Riprendendo le parole della legge, proviamo a parlare della “dimensione psico – affettiva del parto…

Nella legge 84/1985 della regione Lazio leggiamo che per tutelare il benessere del bambino bisogna assicurare nelle sale parto la limitazione dei rumori e delle luci ed una temperatura confortevole, garantire il contatto immediato con la madre, favorire fin dalle prime ore dopo il parto l’attaccamento al seno, promuovere in tutti i reparti ostetrici condizioni di permanenza del neonato nella stanza della puerpera in modo continuativo, assicurare, a richiesta, anche dopo il parto la possibilita’ di permanenza del padre del nascituro nella stanza della madre e del bambino.

John Bowlby, ricordato come il padre della “Teoria dell’attaccamento” evidenzia che la relazione madre-bambino ha precisi fondamenti biologici: serve a proteggere e nutrire il cucciolo e, al tempo stesso, a consentirgli di conoscere la realtà circostante tramite l’apprendimento della regolazione delle emozioni.

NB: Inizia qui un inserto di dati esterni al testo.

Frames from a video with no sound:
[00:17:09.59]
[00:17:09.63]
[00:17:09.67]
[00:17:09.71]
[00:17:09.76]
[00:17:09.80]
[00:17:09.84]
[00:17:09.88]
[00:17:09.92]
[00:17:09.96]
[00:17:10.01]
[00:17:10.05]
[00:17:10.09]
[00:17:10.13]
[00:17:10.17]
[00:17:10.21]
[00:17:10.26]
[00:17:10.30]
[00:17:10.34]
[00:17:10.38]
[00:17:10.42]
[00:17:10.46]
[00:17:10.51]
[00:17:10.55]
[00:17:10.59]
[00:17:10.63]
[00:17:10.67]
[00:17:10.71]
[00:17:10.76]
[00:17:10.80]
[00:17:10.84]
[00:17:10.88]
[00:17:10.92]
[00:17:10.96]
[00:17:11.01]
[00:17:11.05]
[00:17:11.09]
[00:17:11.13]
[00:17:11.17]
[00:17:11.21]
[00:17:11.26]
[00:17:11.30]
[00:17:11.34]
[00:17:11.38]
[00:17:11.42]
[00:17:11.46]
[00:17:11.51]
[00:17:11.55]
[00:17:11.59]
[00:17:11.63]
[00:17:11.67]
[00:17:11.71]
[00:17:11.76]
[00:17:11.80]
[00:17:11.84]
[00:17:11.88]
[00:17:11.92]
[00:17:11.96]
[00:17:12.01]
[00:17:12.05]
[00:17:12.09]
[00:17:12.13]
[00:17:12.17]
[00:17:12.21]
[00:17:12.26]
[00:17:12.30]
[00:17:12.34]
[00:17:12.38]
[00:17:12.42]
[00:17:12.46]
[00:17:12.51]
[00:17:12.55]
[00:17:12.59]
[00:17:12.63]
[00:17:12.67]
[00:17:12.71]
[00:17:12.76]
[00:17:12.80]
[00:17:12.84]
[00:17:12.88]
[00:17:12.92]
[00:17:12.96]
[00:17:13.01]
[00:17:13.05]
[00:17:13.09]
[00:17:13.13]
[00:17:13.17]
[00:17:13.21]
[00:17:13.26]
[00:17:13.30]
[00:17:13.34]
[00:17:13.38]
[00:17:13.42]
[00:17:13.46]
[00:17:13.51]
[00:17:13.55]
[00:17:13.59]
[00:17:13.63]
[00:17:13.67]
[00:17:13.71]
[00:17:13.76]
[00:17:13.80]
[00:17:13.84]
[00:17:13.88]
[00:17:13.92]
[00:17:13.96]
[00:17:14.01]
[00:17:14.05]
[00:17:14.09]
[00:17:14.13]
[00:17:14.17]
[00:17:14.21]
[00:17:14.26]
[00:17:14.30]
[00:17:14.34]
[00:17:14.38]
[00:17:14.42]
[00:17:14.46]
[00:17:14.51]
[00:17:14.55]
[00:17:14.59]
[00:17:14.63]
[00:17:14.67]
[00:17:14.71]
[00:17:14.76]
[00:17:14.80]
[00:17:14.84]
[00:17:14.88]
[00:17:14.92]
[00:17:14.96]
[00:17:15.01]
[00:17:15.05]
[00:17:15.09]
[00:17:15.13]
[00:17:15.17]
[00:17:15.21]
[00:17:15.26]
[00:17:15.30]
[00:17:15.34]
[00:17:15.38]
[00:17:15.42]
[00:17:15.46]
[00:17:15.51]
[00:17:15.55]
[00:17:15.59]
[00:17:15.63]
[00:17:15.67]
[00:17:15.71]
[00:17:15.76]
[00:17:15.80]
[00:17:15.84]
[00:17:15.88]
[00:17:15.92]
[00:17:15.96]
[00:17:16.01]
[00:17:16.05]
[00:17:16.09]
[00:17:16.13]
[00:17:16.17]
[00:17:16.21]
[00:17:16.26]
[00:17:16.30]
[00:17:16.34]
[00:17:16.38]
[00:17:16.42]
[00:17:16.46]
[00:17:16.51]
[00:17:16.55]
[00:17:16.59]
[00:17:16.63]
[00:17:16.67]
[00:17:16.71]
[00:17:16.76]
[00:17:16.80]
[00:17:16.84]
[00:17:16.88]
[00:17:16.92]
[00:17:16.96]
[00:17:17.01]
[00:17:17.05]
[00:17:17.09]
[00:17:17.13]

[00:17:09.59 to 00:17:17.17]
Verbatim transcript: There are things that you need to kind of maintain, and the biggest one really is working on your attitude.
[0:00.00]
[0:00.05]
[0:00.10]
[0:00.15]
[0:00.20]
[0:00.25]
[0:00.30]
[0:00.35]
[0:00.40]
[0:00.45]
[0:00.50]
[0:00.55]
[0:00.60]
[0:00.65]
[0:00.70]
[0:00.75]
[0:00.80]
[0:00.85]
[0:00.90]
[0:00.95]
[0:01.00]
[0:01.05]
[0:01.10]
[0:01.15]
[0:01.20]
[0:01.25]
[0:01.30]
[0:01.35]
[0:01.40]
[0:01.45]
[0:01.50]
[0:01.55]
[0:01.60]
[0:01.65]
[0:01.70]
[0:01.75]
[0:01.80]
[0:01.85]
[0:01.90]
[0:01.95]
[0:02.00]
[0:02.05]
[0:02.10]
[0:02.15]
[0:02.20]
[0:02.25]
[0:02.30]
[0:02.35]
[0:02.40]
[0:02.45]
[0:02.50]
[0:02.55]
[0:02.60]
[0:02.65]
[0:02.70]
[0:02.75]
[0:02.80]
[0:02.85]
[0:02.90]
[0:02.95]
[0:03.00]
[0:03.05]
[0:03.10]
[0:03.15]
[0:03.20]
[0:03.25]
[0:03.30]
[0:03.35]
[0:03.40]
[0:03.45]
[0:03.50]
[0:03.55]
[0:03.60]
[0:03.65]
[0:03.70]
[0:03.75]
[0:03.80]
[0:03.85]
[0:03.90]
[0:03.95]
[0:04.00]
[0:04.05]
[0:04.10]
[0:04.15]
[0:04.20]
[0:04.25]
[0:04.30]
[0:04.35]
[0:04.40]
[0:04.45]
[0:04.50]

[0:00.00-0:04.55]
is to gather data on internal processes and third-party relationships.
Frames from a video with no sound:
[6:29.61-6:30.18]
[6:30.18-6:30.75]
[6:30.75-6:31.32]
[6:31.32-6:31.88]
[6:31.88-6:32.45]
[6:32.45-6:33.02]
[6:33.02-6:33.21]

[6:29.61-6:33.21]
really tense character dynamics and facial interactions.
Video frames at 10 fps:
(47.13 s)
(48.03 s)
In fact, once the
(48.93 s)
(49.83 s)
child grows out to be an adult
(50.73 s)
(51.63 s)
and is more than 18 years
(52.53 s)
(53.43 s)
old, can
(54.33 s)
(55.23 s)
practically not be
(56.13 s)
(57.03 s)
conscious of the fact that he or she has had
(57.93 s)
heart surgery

La figura genitoriale con il suo “sistema di accudimento” fornisce un imprinting cognitivo ed emozionale iniziale e può indurre nel bambino un attaccamento di tipo sicuro o insicuro. Per dirlo nella prospettiva dell’emergente paradigma della PsicoNeuroEndocrinoImmunologia la dimensione psico-affettiva del parto può condizionare profondamente la salute per tutta la vita del neonato (si vedano anche i recenti studi sull’Epigenetica).

Lo stesso allattamento, come ribadito al convegno SIPNEI tenuto ad ottobre 2017 in Toscana, non è legato al solo nutrimento biologico: tramite esso il neonato riceve anche contatto, nutrimento affettivo, rassicurazione e contenimento. Nell’attivarsi nella richiesta (col tipico pianto) sperimenta la propria forza e verifica la continuità positiva della risposta (per questo l’allattamento a orario, ancora molto diffuso, è deleterio). L’intera vita perinatale è nella sua essenza relazione. È il mix affettivo, sensomotorio e cognitivo, che plasma i sistemi biologici nelle tante azioni dell’accudimento, che iniziano già nella gestazione (dove accudendo la madre si accudisce il bambino) e proseguono poi, dall’ambiente ospedaliero a quello domestico.

L’A.p.s. RORA vuole sottolineare come le donne, possono rappresentare la forza motrice della promozione della salute propria, dell’intero nucleo familiare e della comunità, ma per farlo devono anzitutto trovare risposta congruente e personalizzata alle proprie esigenze. Qui il terzo settore si inserisce sopperendo ai vuoti generati dalla mancata o disattesa applicazione legislativa regionale e nazionale, per arrivare a promuovere la salute in ogni spazio di incontro sociale.